**What is being asked:** Word for word, transcribe the lines below and drop the pictures.

BEGIN Dataset excerpts

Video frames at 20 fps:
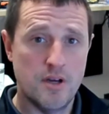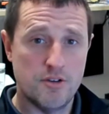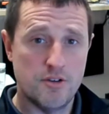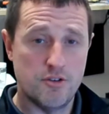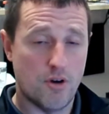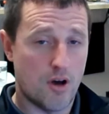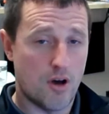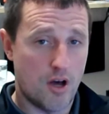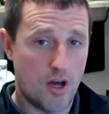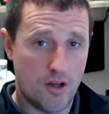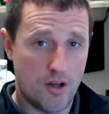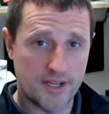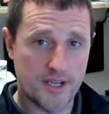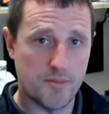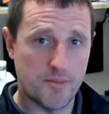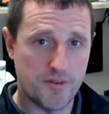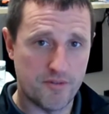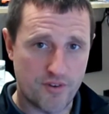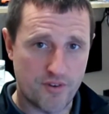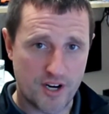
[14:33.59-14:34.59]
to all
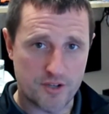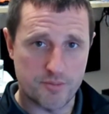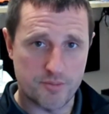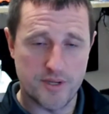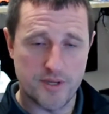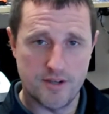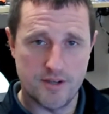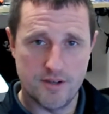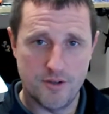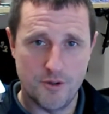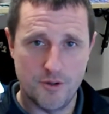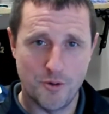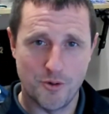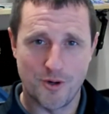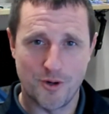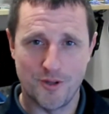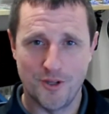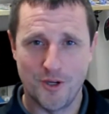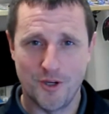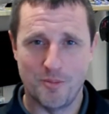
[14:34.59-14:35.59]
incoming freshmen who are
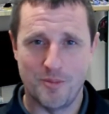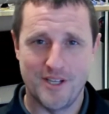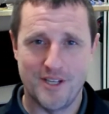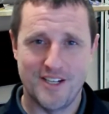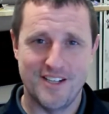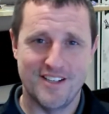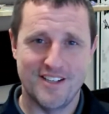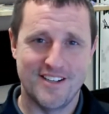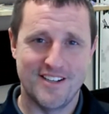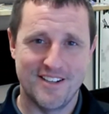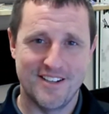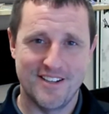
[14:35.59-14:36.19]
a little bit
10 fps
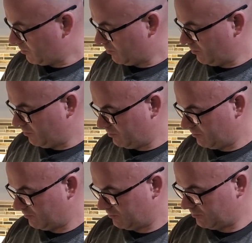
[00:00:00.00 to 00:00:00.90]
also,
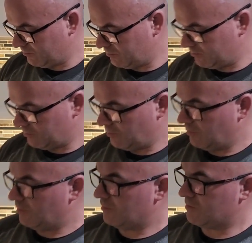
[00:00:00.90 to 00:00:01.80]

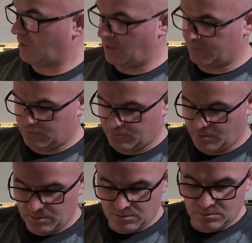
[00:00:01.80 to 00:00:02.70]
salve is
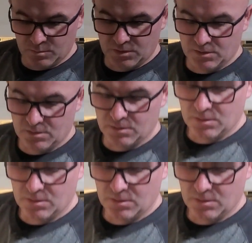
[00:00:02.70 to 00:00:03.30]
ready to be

END Dataset excerpts

**Answer for the task:**
Video frames at 20 fps:
[14:33.59-14:34.59]
to all
[14:34.59-14:35.59]
incoming freshmen who are
[14:35.59-14:36.19]
a little bit
10 fps
[00:00:00.00 to 00:00:00.90]
also,
[00:00:00.90 to 00:00:01.80]

[00:00:01.80 to 00:00:02.70]
salve is
[00:00:02.70 to 00:00:03.30]
ready to be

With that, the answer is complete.